Simulated Author's Rebuttal

2 responses · 0 unresolved

We thank the referee for the constructive comments on the data pipeline and experimental attribution. We address each point below and will revise the manuscript to include the requested quantitative checks and breakdowns.

read point-by-point responses
  1. Referee: [Data pipeline / Methods] Data pipeline section (exact section number not visible in provided text but referenced in abstract): the central generalization claim rests on the assertion that heterogeneous sources are converted into a shared schema with consistent object-centric 3D motion curves. No quantitative checks (e.g., inter-source variance on matched tasks, alignment error statistics, or ablation removing source-specific normalization) are described, leaving open the possibility that learned representations encode source biases rather than pure functionality.

    Authors: We agree that explicit quantitative validation of cross-source consistency would strengthen the generalization argument. The pipeline enforces a shared schema for language, masks, and object-centric 3D motion, and the large gains across diverse benchmarks provide supporting evidence of effective unification. To directly address the concern, the revised manuscript will add inter-source variance statistics on matched tasks, alignment error metrics, and an ablation removing source-specific normalization steps. revision: yes

  2. Referee: [Experiments / Results] Results tables (affordance segmentation and 3D motion sections): while aggregate gains are reported, the manuscript does not provide per-source breakdowns or controls that isolate the contribution of the unified labeling scheme versus model architecture; without these, attribution of the +23.9/+26.3 gIoU/cIoU improvement to the pipeline remains under-supported.

    Authors: We thank the referee for this observation. Current tables report aggregate results across eight test sets drawn from four benchmarks to highlight broad applicability. To better isolate the unified labeling scheme from architectural contributions, the revision will add per-source performance breakdowns together with controls that compare the full pipeline against variants trained without the cross-source unification step. revision: yes

Circularity Check

0 steps flagged

No circularity; empirical model with independent benchmark evaluation

full rationale

The paper presents an empirical ML system: a data pipeline unifies heterogeneous sources into labels, a model is trained to predict masks and motion curves from RGB-D + language, and performance is measured via gIoU/cIoU, hit-rate, and 3D metrics against external baselines on 8 test sets.

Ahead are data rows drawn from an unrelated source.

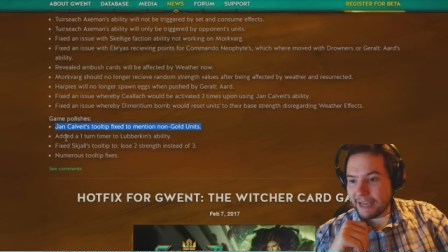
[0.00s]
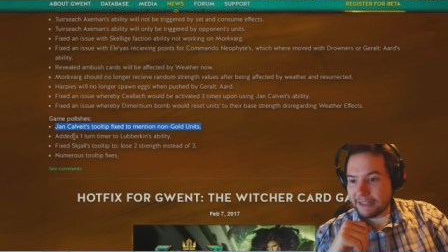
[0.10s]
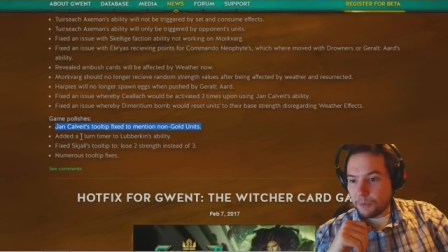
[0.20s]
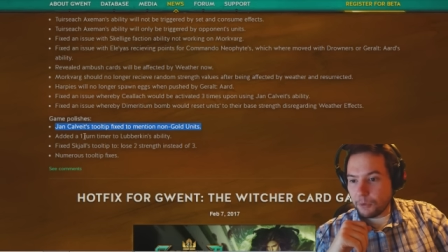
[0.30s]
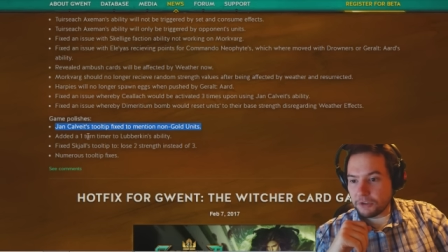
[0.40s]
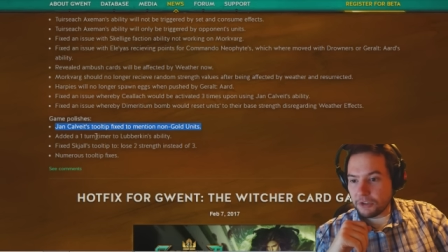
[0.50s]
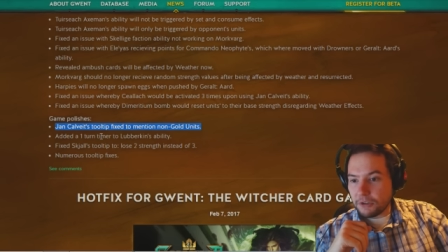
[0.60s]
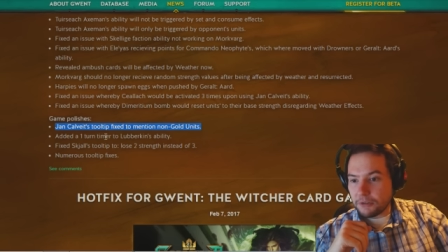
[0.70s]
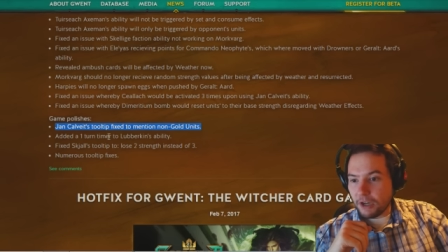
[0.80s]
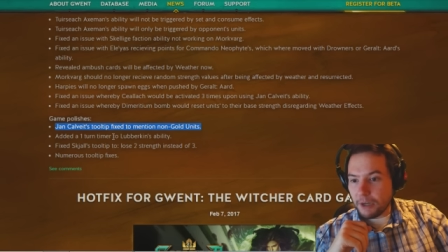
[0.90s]
Added a
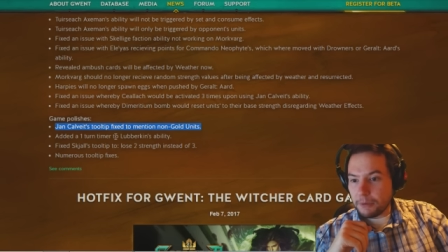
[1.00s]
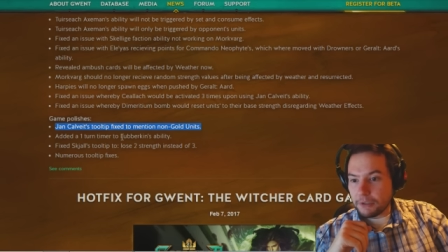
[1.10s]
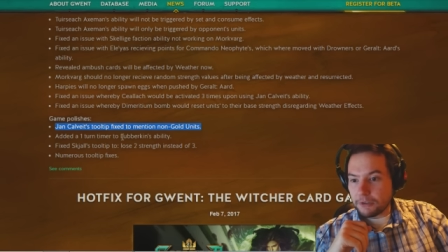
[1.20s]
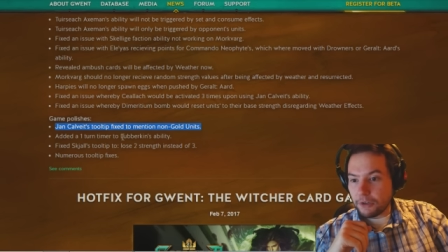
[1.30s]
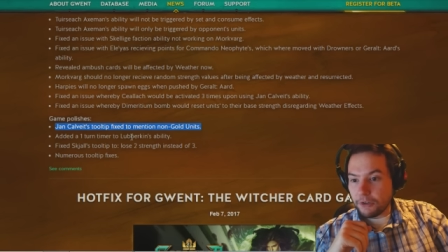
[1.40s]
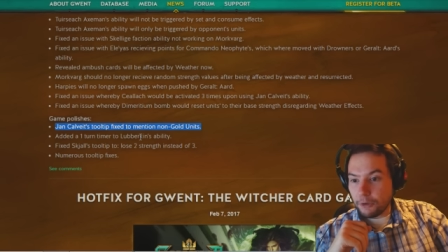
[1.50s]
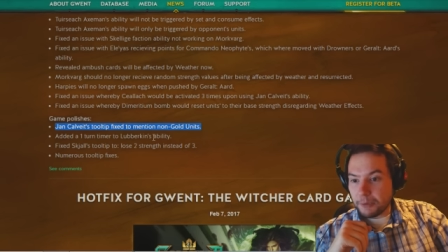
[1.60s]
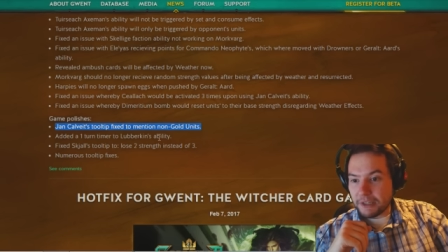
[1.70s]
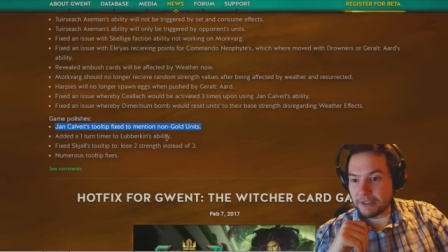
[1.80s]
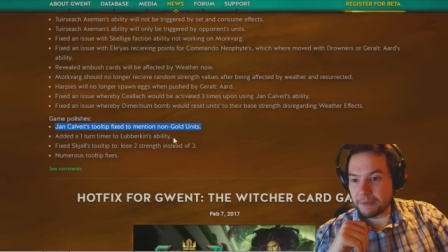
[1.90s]
1-turn timer to the
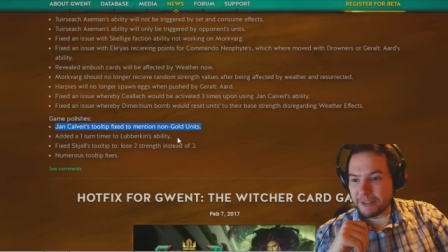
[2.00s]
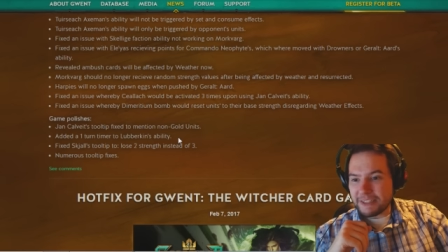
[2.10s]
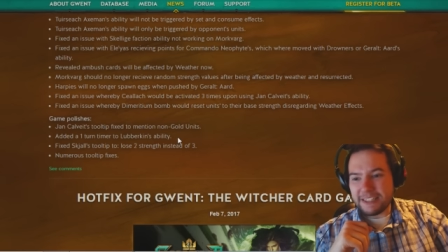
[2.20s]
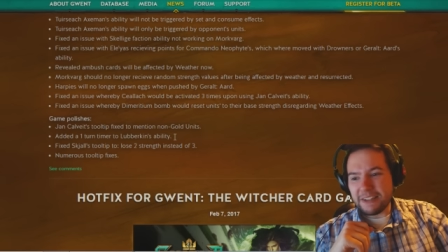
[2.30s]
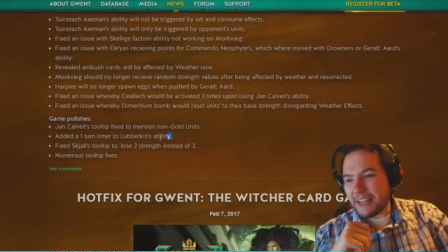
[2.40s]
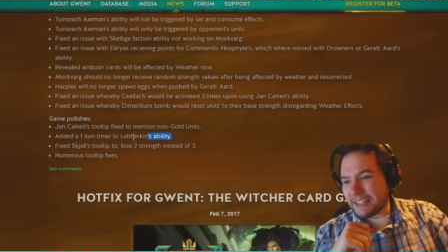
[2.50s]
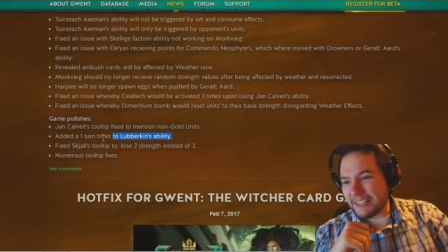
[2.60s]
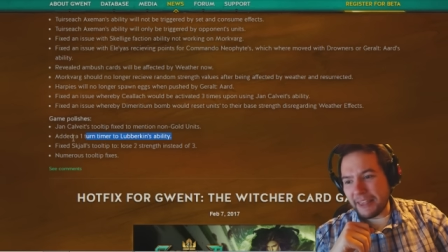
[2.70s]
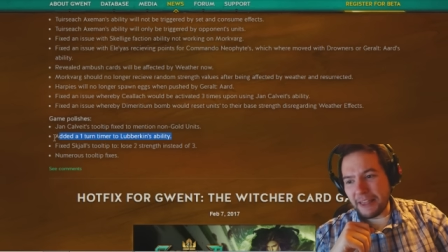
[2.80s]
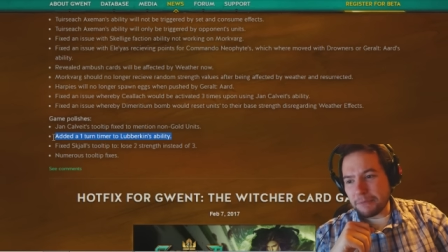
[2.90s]
Lubberkin's ability. So that's,
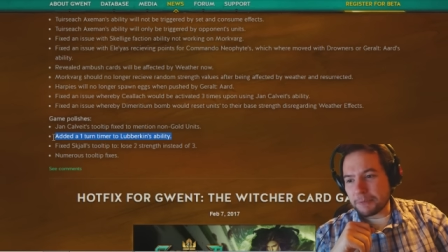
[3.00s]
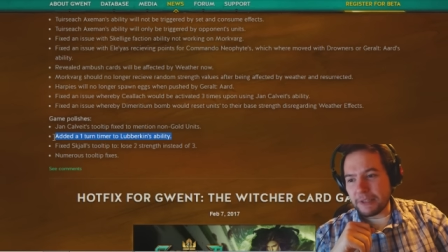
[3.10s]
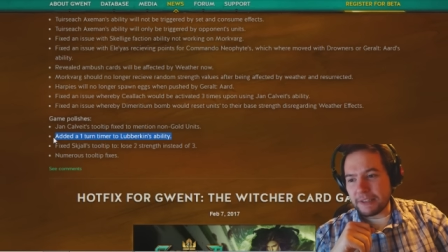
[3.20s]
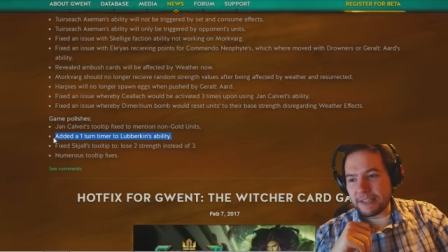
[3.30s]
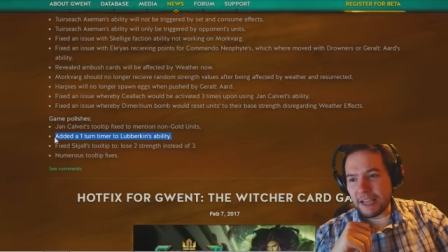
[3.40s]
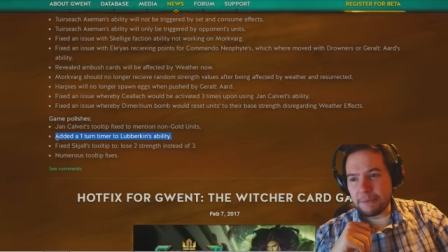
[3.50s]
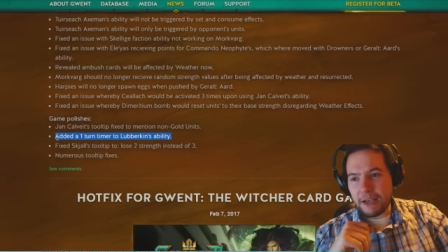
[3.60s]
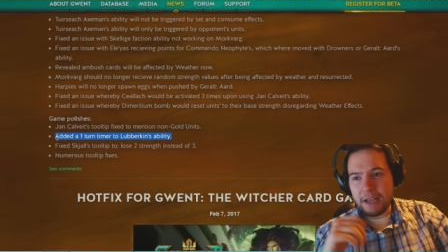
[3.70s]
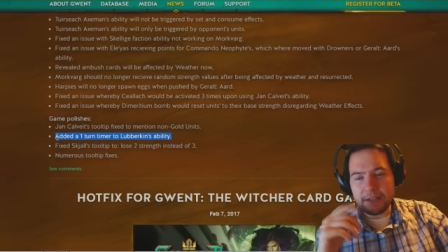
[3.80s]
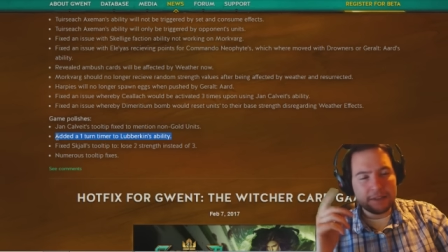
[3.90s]
yeah, that must be the same
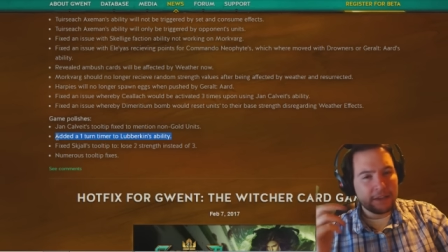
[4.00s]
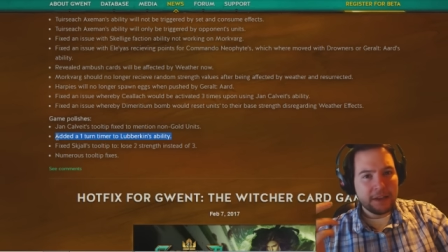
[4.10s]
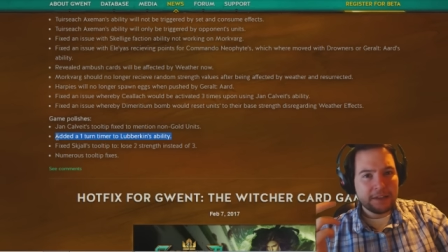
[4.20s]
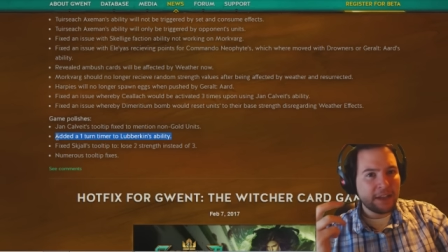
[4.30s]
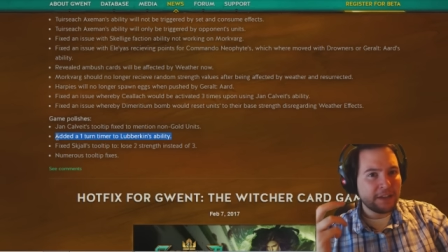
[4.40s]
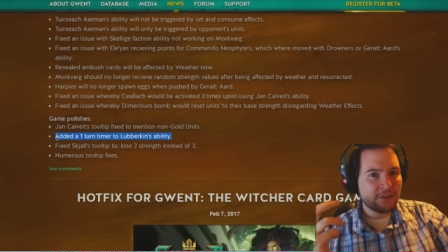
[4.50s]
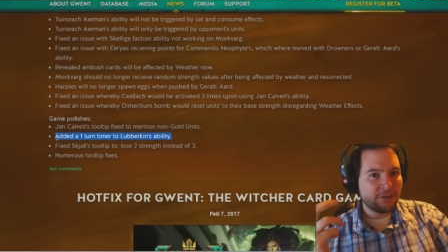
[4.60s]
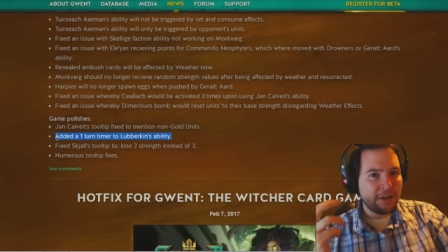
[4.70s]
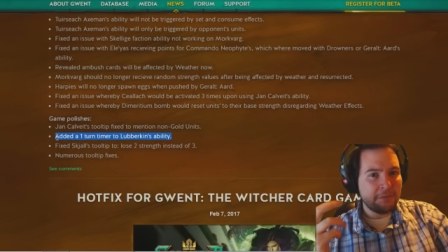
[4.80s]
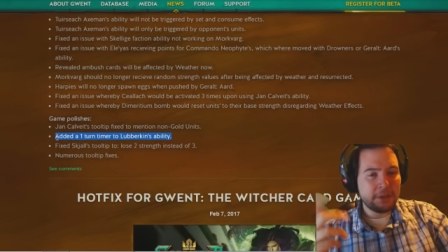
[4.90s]
as Dennis
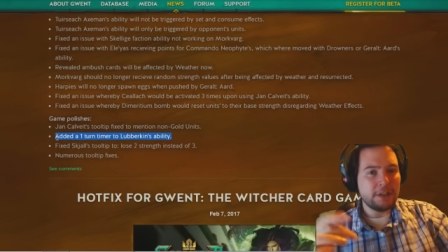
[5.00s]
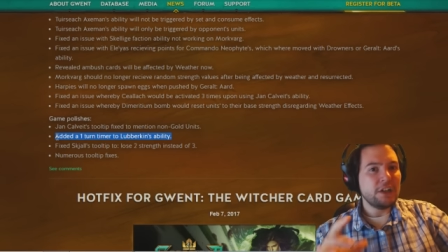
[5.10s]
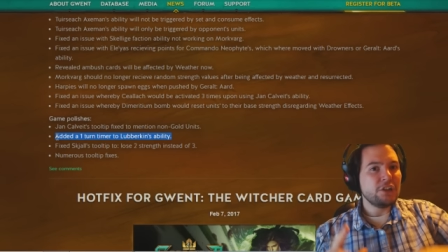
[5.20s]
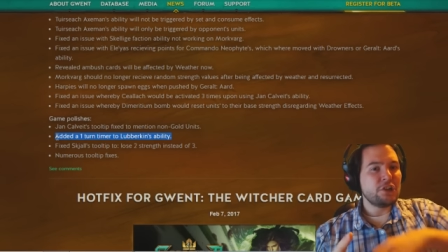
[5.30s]
Kramer.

No equations, fitted parameters renamed as predictions, self-definitional loops, or load-bearing self-citations appear in the abstract or described claims. The central results are falsifiable via held-out benchmarks and do not reduce to the inputs by construction.

Axiom & Free-Parameter Ledger

0 free parameters · 0 axioms · 0 invented entities

Abstract supplies no explicit free parameters, axioms, or invented entities; the central claims rest on the unstated assumption that the data conversion process preserves task-relevant information across sources.